Sembra che la prima volta che si parlò di franchi tiratori fosse alla fine del Settecento, negli anni della Rivoluzione francese, in riferimento a singole persone o piccoli gruppi di fanteria leggera che combattevano una sorta di guerriglia autonoma e non dipendente dagli ordini o dai piani a cui doveva invece sottostare l’esercito regolare.

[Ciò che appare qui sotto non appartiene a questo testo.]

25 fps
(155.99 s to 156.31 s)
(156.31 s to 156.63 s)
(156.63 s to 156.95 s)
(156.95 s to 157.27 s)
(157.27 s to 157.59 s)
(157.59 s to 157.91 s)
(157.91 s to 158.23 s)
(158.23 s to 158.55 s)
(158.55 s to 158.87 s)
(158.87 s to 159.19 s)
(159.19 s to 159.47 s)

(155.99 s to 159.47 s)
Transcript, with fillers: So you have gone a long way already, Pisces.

L’espressione franc-tireurs ha varie occorrenze nei decenni successivi, in particolare in occasione della guerra franco-prussiana combattuta tra il 1870 e il 1871. In quel periodo si definivano franchi tiratori i singoli combattenti (o i combattenti in piccoli gruppi) che, spesso nascosti in centri abitati, sparavano con i loro fucili contro soldati nemici. In questo caso “franco” vuole dire “libero da ordini”; non “francese”. È una locuzione che ha qualche affinità con il concetto di corpo franco, cioè un gruppo, spesso paramilitare, i cui membri sono volontari che agiscono in supporto alle truppe regolari.

Dalla Francia, la parola si diffuse poi anche in Italia: secondo Treccani, infatti «“franco tiratore” è attestato nell’italiano scritto dal 1870, all’interno di cronache giornalistiche sulla guerra franco-prussiana».

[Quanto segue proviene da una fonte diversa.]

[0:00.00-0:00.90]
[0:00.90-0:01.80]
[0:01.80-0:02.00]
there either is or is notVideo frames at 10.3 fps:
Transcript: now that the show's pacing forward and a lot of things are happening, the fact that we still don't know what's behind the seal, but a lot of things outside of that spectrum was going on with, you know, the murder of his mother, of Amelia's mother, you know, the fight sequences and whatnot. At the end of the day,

Sempre Treccani spiega che fu negli anni Cinquanta del Novecento che la locuzione si spostò dal contesto bellico (in riferimento al quale era stata usata anche durante le due guerre mondiali) verso il «linguaggio politico e giornalistico italiano» dove prese a essere usata in senso figurato per indicare «il rappresentante di un partito o di uno schieramento che, in votazioni segrete di organi collegiali, vota in modo diverso da quello concordato o ufficialmente deciso dal proprio partito o schieramento».

Così come nel contesto bellico, anche in politica i franchi tiratori agiscono senza che li si possa riconoscere. In contesto bellico, però, i franchi tiratori agiscono liberamente ma pur sempre a supporto della loro fazione. In politica, invece, i franchi tiratori usano spesso il segreto per agire contro la loro parte politica. Nei due contesti le locuzioni descrivono insomma atteggiamenti in parte diversi. Inoltre, come scritto negli anni Settanta su un Dizionario politico e parlamentare, «nel franco tiratore parlamentare c’è, riflessa, l’immagine del “cecchino”: che, nascosto, tira all’improvviso».

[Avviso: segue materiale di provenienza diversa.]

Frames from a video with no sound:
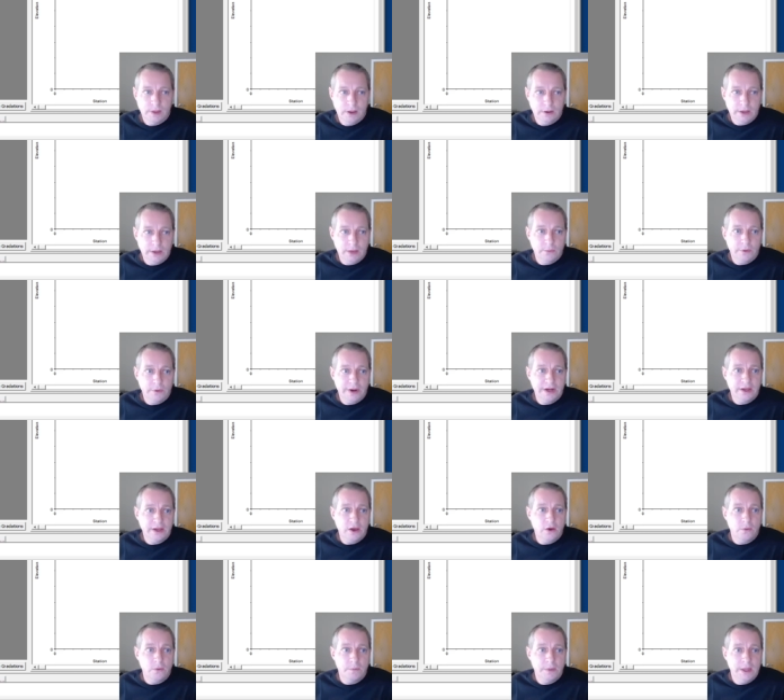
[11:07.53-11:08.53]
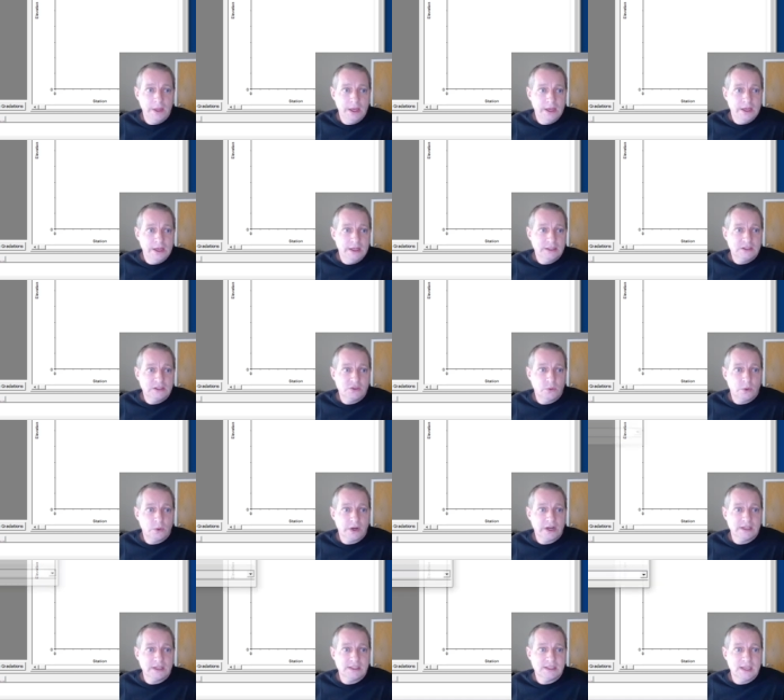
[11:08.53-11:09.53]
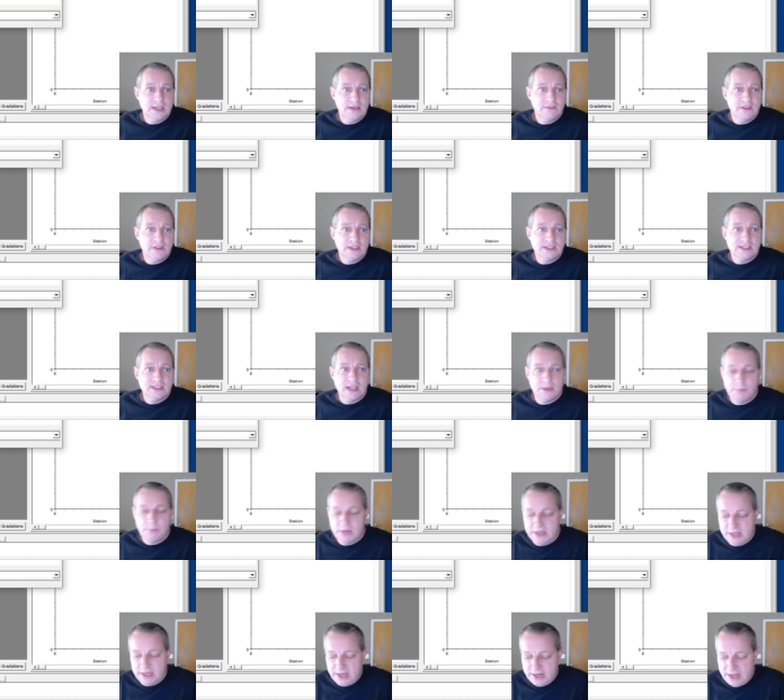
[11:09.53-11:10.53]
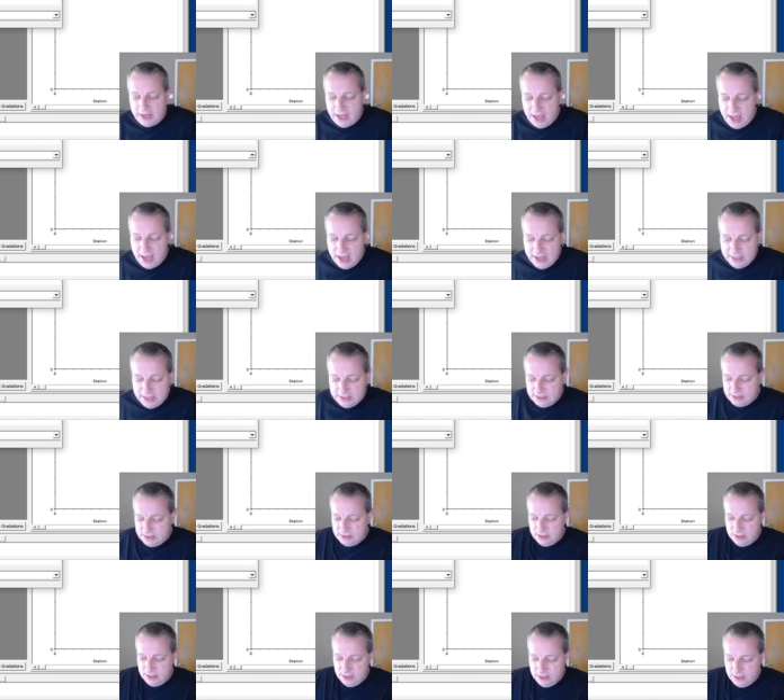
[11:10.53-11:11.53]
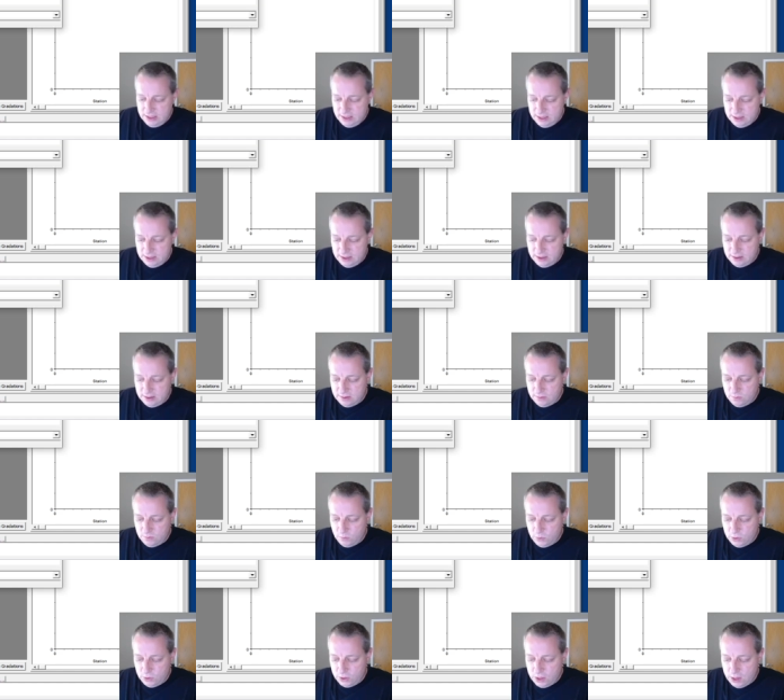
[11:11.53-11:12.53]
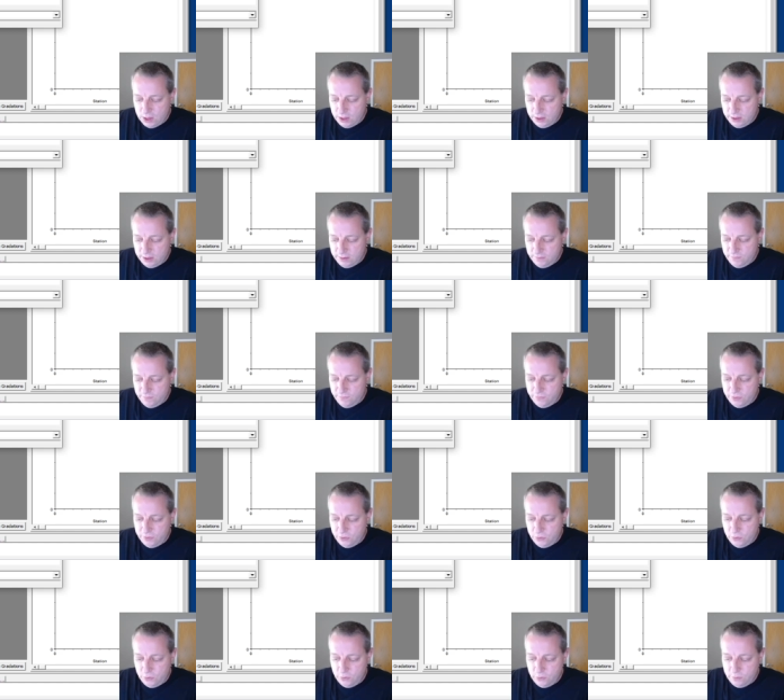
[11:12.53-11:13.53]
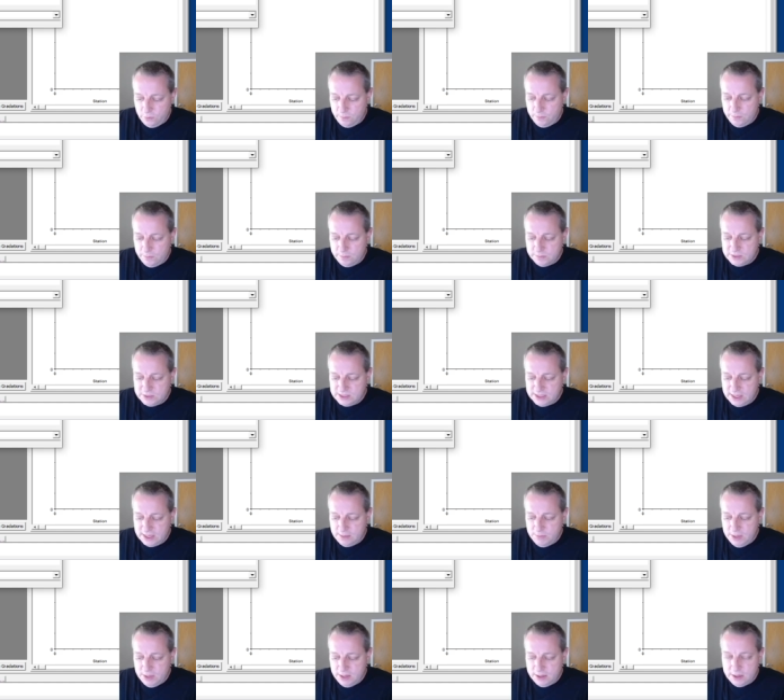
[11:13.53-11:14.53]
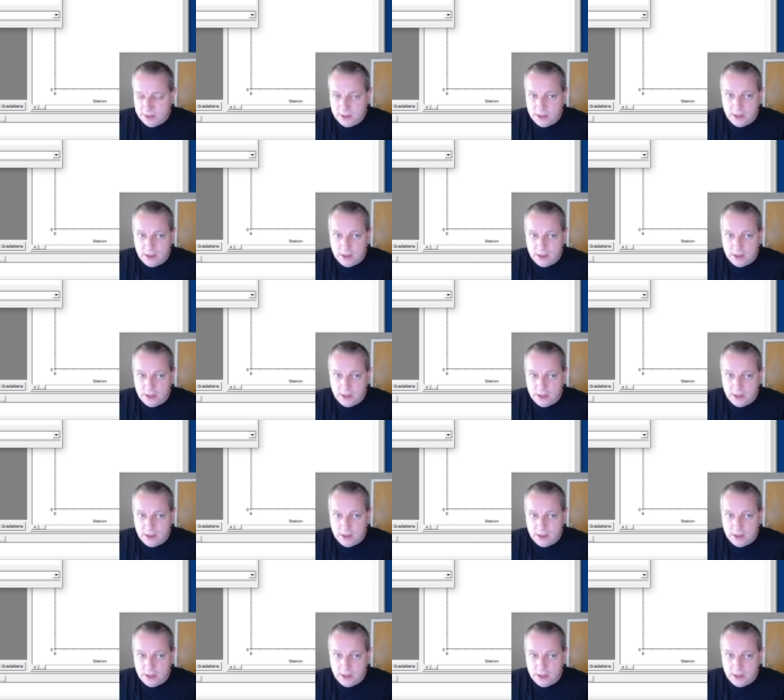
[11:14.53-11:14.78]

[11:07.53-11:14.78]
Okay, we're ready to go. And so we're going to save this sediment data as, and we'll call it flume sediment.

In politica italiana le più note e seguite votazioni segrete sono spesso quelle per eleggere il presidente della Repubblica, e infatti è in queste occasioni che diventa molto in voga l’espressione, sulle pagine dei quotidiani. Molti ricorderanno probabilmente dei “101” che nel 2013 impedirono a Romano Prodi di diventare presidente della Repubblica, sabotando il voto del centrosinistra dall’interno. Per andare ancora più indietro, a chi si occupa di politica sono forse noti i tre “mezzi tecnici” che il politico democristiano Carlo Donat-Cattin propose come gli unici davvero efficaci per non far eleggere un candidato sicuro. Quei tre “mezzi tecnici” erano «veleno, pugnale o franchi tiratori».

Di franchi tiratori – che secondo Giuliano Ferrara sono «il sale della democrazia parlamentare» – si parla anche in voti a scrutinio segreto diversi da quelli per eleggere un presidente della Repubblica, per esempio quelli che riguardano «le deliberazioni che incidono sui rapporti civili ed etico-sociali».